- Prep Time: 15 Minutes (Total Time: 55 Minutes)
- Serving Size: 8
- 2/3 cup Sugar
- 1 teaspoon CALUMET Baking Powder
- 1 cup Thawed COOL WHIP Or COOL WHIP LITE Whipped Topping
- 8 White Fudge Chunky CHIPS AHOY Real Chocolate & White Fudge Chunk Cookies, Quartered
- 1-1/2 cups Sliced Strawberries
- 1-1/2 cups Raspberries
- 3 Egg Whites
PREHEAT oven to 325°ï¿½F. Beat egg whites in medium bowl with electric mixer on high speed until soft peaks form. Gradually add combined sugar and baking powder, beating until stiff and glossy. Spoon or pipe into 8 (4-inch) rounds on parchment-covered baking sheet, building up sides of each circle to form a shell.
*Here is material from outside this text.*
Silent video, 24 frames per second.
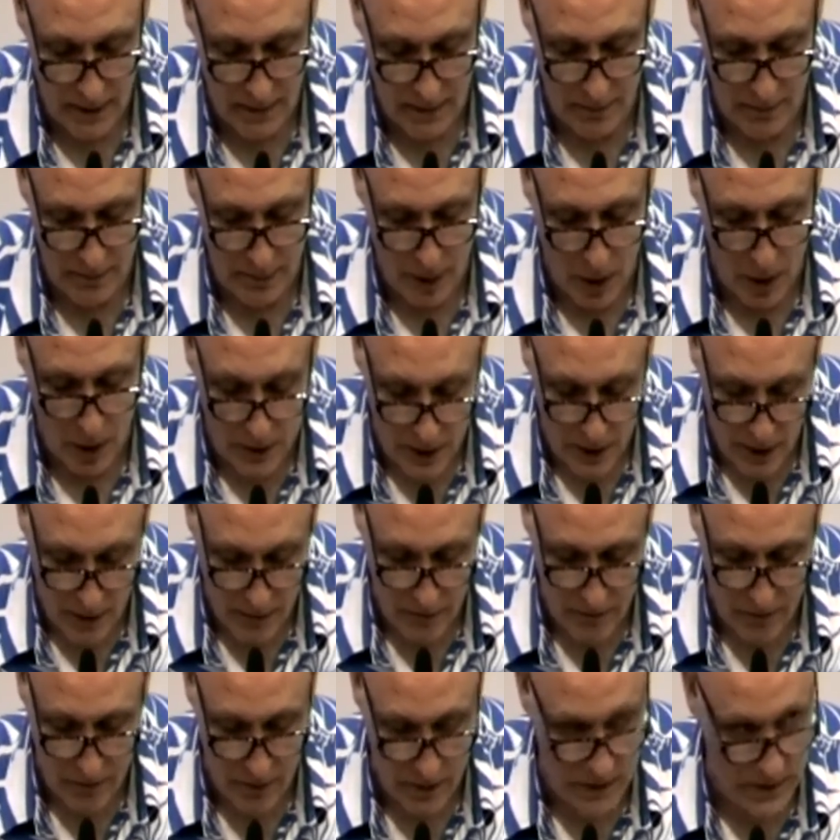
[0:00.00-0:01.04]
And
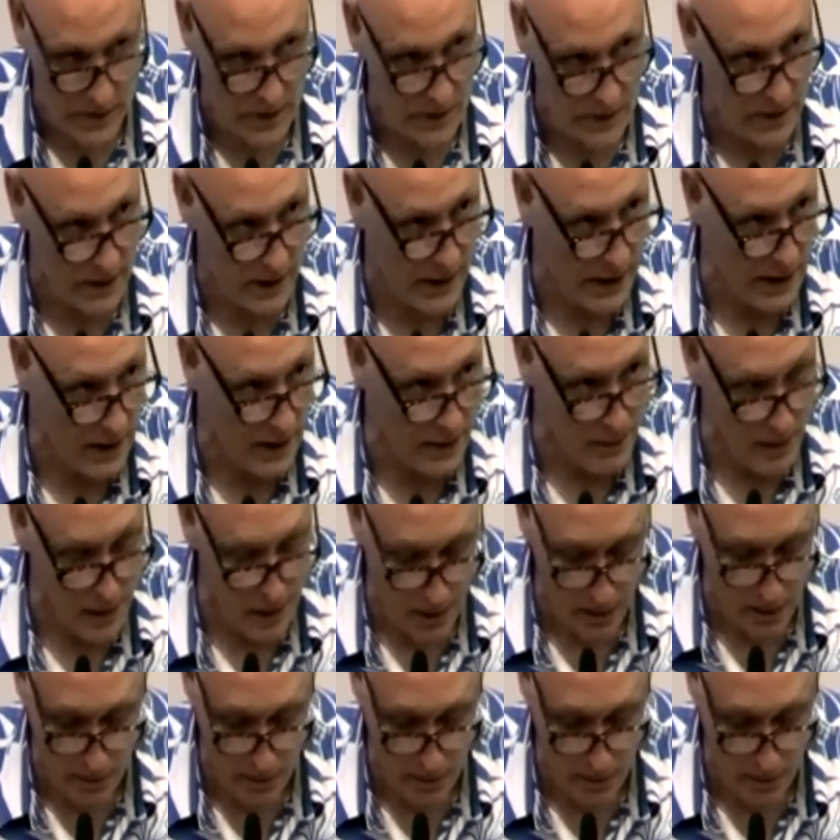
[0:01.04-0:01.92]
Bogdanov was a key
BAKE 20 to 25 min. or until lightly browned. Cool completely on baking sheet.
SPOON whipped topping into "tart" shells just before serving; fill evenly with the cookie pieces and fruit.
KRAFT KITCHENS TIPS
Stir 1/4 tsp. vanilla or almond extract into meringue mixture before spooning onto baking sheet.
Prepare as directed, using any variety of CHIPS AHOY! Cookies.